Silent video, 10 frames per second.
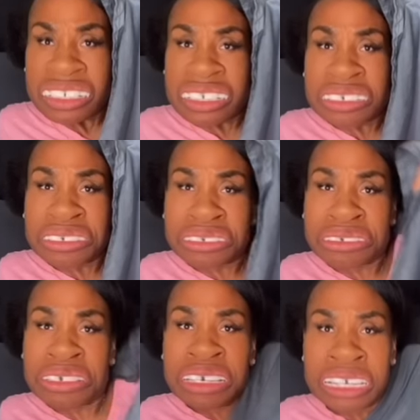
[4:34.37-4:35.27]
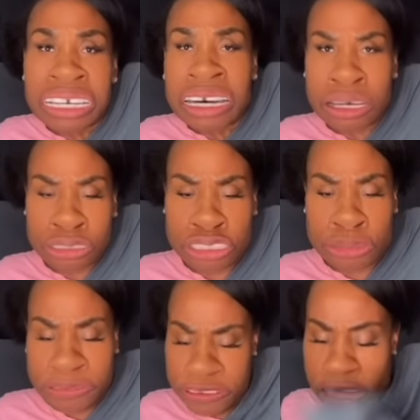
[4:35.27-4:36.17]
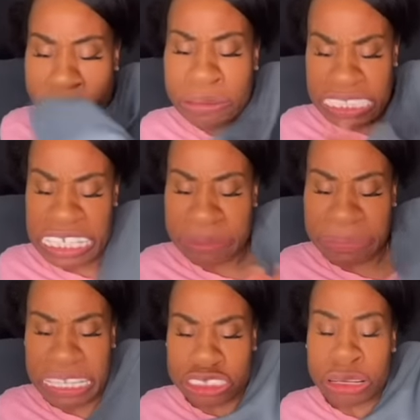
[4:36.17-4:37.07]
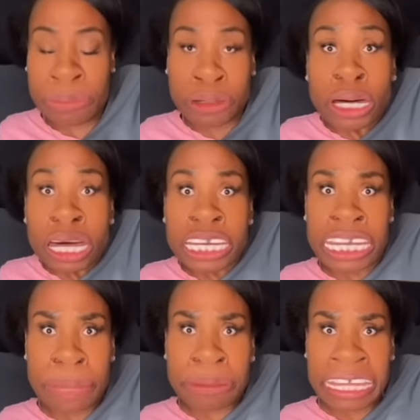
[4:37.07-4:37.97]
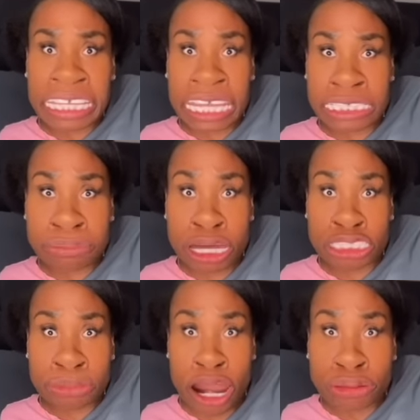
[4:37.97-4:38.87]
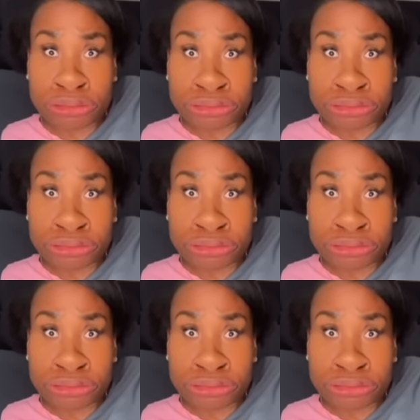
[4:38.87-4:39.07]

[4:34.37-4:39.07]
Oh, stupid phone always getting me in trouble. Can I play collect them all tomorrow?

Work instruction
Set down all of the data word for word; no pictures belong in it.

Completed task
Silent video, 10 frames per second.
[4:34.37-4:35.27]
[4:35.27-4:36.17]
[4:36.17-4:37.07]
[4:37.07-4:37.97]
[4:37.97-4:38.87]
[4:38.87-4:39.07]

[4:34.37-4:39.07]
Oh, stupid phone always getting me in trouble. Can I play collect them all tomorrow?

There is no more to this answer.